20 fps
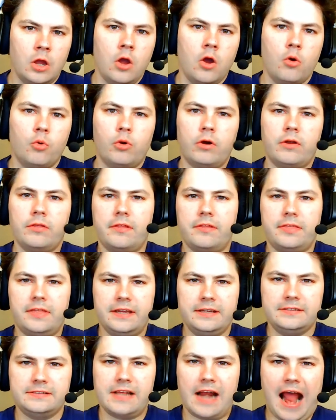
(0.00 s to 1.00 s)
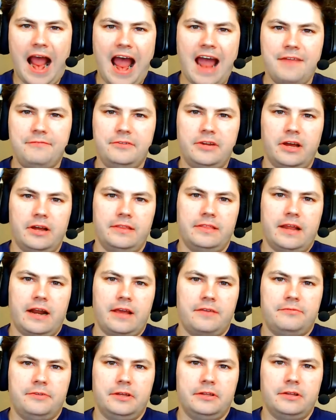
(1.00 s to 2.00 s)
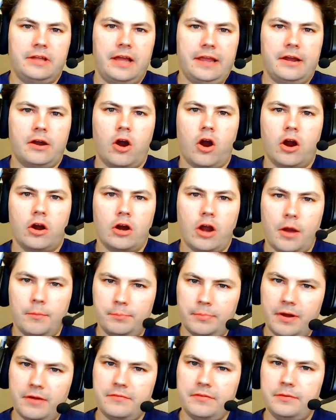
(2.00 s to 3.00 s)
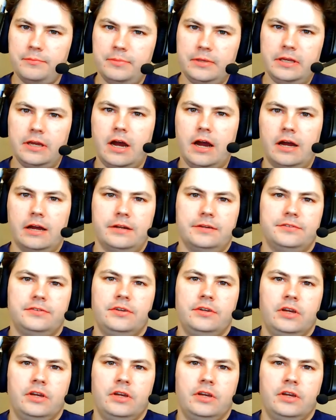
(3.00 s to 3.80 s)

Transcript: what are the things that I've done that I feel like are above and beyond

TO DO = Render the data above verbatim and without pictures.

RESULT =
20 fps
(0.00 s to 1.00 s)
(1.00 s to 2.00 s)
(2.00 s to 3.00 s)
(3.00 s to 3.80 s)

Transcript: what are the things that I've done that I feel like are above and beyond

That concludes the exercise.